Last Friday, the board took steps for the Superior Court in Litchfield to resolve the question of whether a referendum for funding a consolidated elementary facility would be determined by a separate vote in each town, or by a vote of the region as a whole.
Attorneys representing the board filed a complaint in Superior Court for a judgment against Bridgewater in the wake of that town's earlier resolution not to comply with a request to post and to hold a referendum on the funding of a regional consolidated elementary school.
A referendum had been scheduled for June 19, but that was called off due to a technical glitch.
Allan said in a press release last Friday that "a majority of board members and many others believe that" state statutes require "the issue of funding such a referendum be decided on a region-wide basis."
"Others feel differently, making going to court the only way to obtain a definitive ruling on the issue," Allan said.
She said the board "would like to minimize the expense of this litigation by working cooperatively with all parties to bring the case to a prompt conclusion.
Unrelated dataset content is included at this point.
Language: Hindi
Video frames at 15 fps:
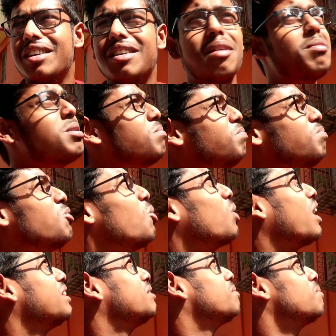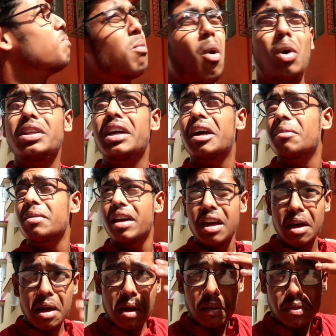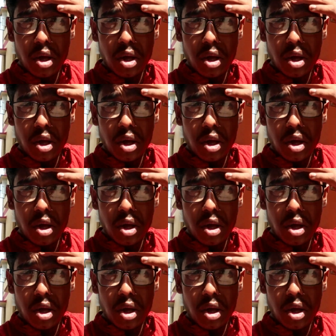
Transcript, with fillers: एंड अभी कोलकाता में बहुत ही गर्मी है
We invite the town of Bridgewater to do the same."
Bridgewater First Selectman Bill Stuart's reaction indicates there may not be a quick settlement.
"We will defend it vigorously," Stuart said. "We will probably put in a countersuit."
Officials from Roxbury and Bridgewater -- the two smaller towns in the region -- argue a change from town elementary schools to a consolidated regional elementary school is "such a material, substantial, profound and fundamental change to the original approved educational plan" that the 40-year-old plan must be amended before more money is spent on the concept of consolidation.
The two towns said they would refuse to notice a referendum on a consolidated elementary school unless the majority of voters in each town approve an amendment to the educational plan that replaces town elementary schools with a consolidated elementary school.